Long shot I know............but does anyone have an idea where I might be able to get the trough board that recognizes when the powerball is in the trough. Been actively looking for a few months now.

You check here yet?
https://pinside.com/pinball/forum/topic/tz-power-ball-sensing-problem#post-29285

#2846 7 years ago

Yes, a while ago. My tech buddy says' the board is toast and needs to be replaced.

#2848 7 years ago
Quoted from PinballManiac40:

Start with measuring across c30 on the MPU. Make note of the voltage. Then inspect and reseat your J101, J102, J114 and J210 connectors. Try one at a time to see if there is a particular one that makes the issue go away and measure the C30 again. Anything over 4.9v should be good.

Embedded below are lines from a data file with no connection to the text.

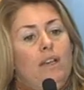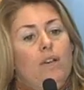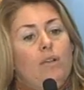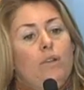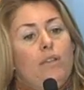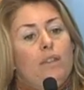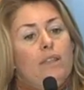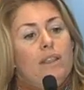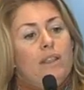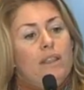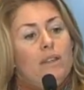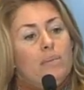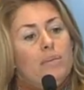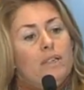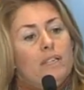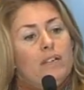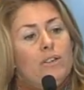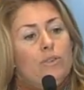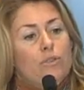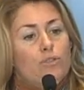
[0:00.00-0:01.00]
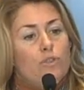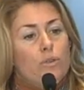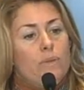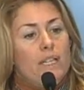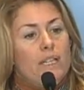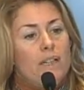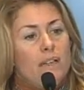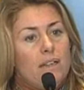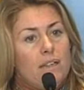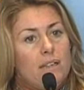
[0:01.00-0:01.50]
en los CDs para no
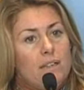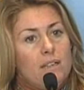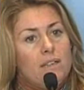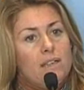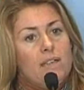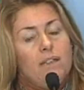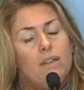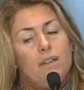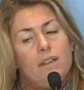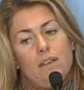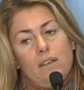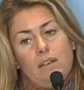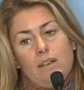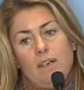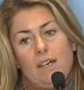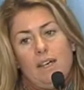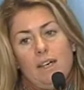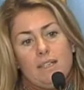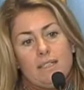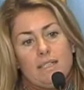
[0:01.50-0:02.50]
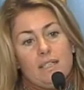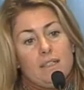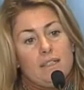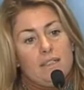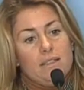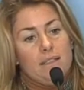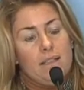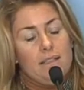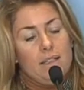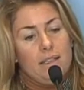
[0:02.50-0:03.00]
sobrecargar a la
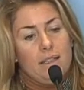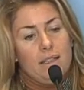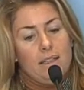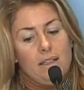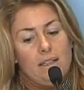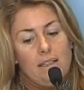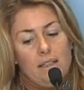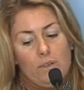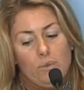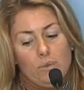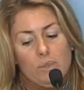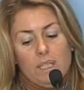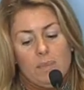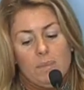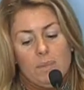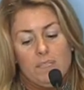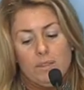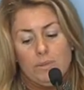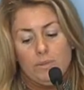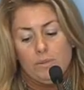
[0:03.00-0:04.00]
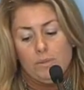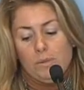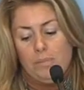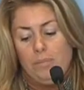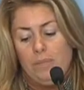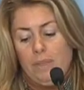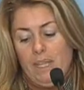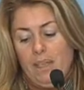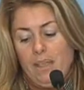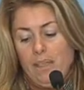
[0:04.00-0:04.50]
Secretaría del Ayuntamiento.
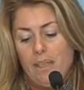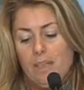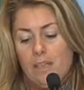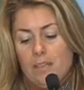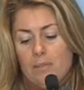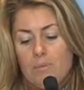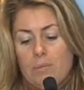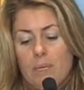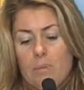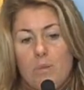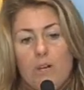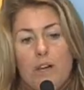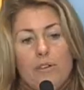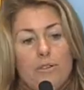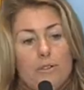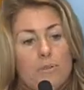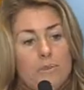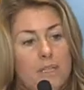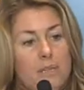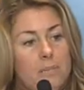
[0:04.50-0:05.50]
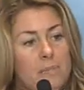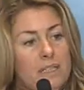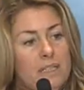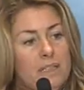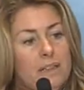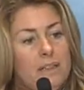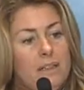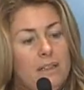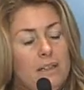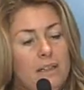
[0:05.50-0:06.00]
Vamos a formar
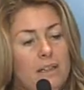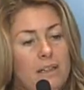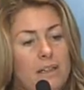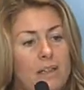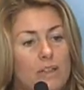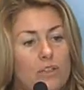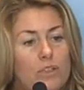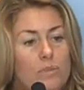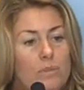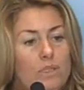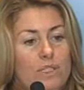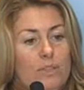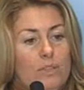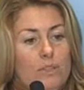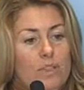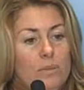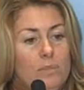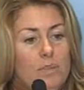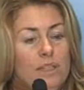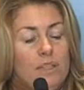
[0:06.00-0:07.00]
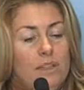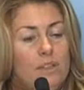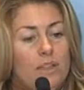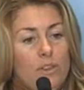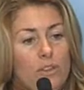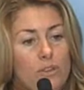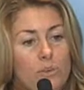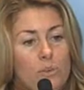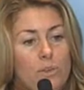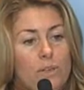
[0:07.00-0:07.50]
parte de la comisión de
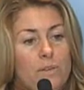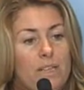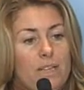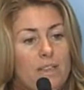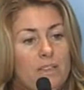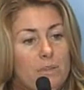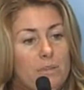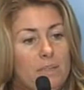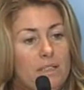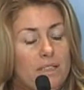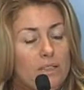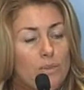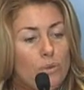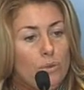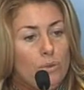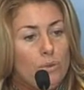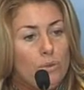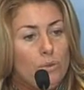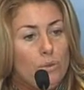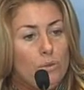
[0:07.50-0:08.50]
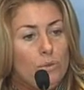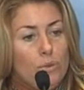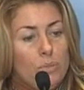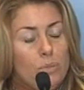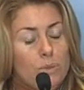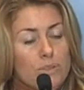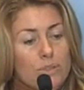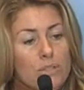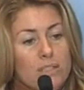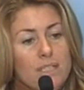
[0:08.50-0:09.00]
investigación, pues evidentemente todos los
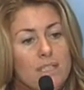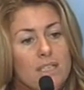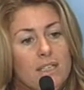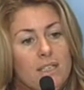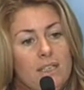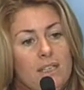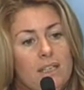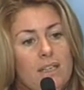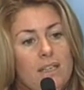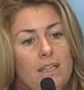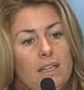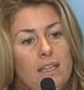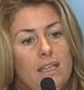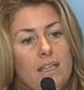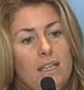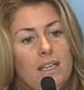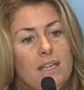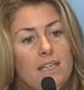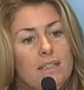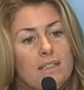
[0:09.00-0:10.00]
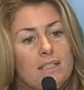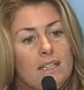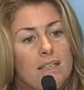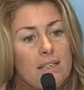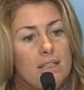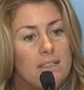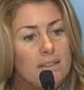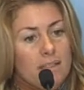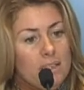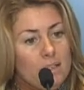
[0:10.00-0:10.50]
grupos, y el
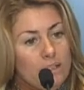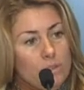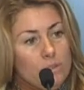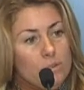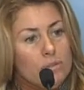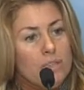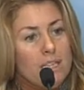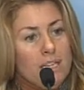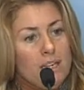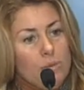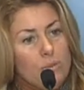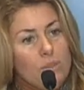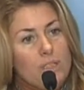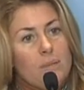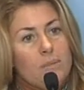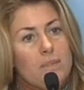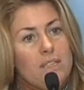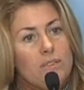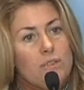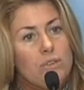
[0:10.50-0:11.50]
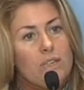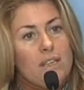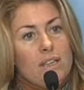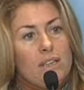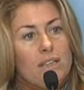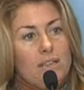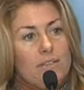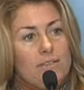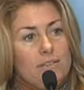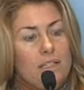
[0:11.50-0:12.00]
secretario del ayuntamiento que
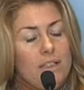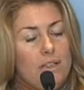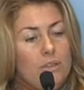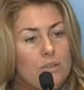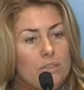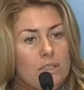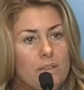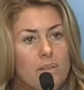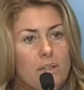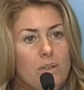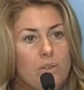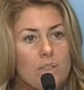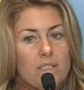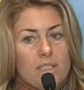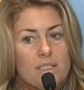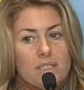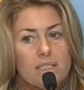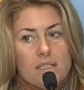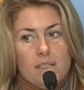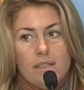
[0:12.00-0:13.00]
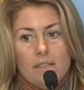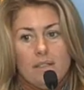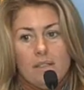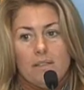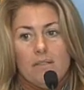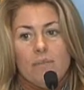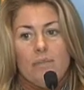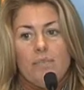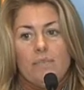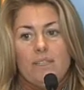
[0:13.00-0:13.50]
dará fe de los trabajos que
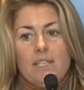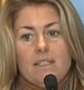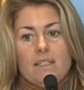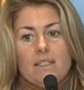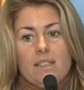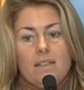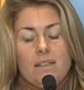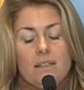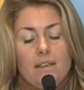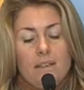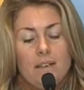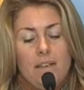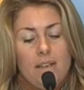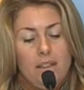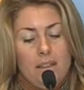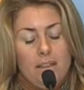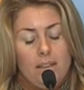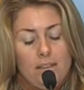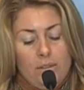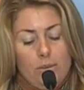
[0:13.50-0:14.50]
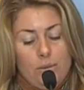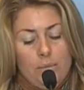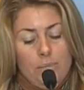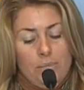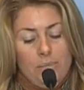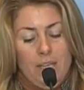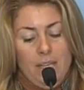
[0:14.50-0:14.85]
se, se estén realizando.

Well, my game is fixed. Sadly it was just the Z-connector that goes between J114 and J210. Well, either that or J114 or J210 themselves. I pulled and reseated that whole thing at the same time, then everything was kosher.

I say "sadly" because I really wanted a good reason to replace parts in, and subsequently redo, the power box, installing the service outlet at the same time. Oh well, I guess I'll just play it for now…

#2849 7 years ago
Quoted from Miguel351:

Well, my game is fixed. Sadly it was just the Z-connector that goes between J114 and J210. Well, either that or J114 or J210 themselves. I pulled and reseated that whole thing at the same time, then everything was kosher.
I say "sadly" because I really wanted a good reason to replace parts in, and subsequently redo, the power box, installing the service outlet at the same time. Oh well, I guess I'll just play it for now…

I had to repin my J114, J101, J210 a couple of months ago because my game sometimes did not boot up. Though, I likely need to replace the female connectors on my Z-connector if it acts up again.

#2850 7 years ago

I thought about checking the pins for solder cracks/loose pins, but after it didn't reset on the next game, I figured it can wait until after I move into my new house. Then again, if it happens again before that time, then it's time to pull the CPU and that Z connector and put it under the microscope, so to speak. I'll probably even just eliminate that Z connector as it's just a huge mess of potential corrosion, resistance, and failing joints.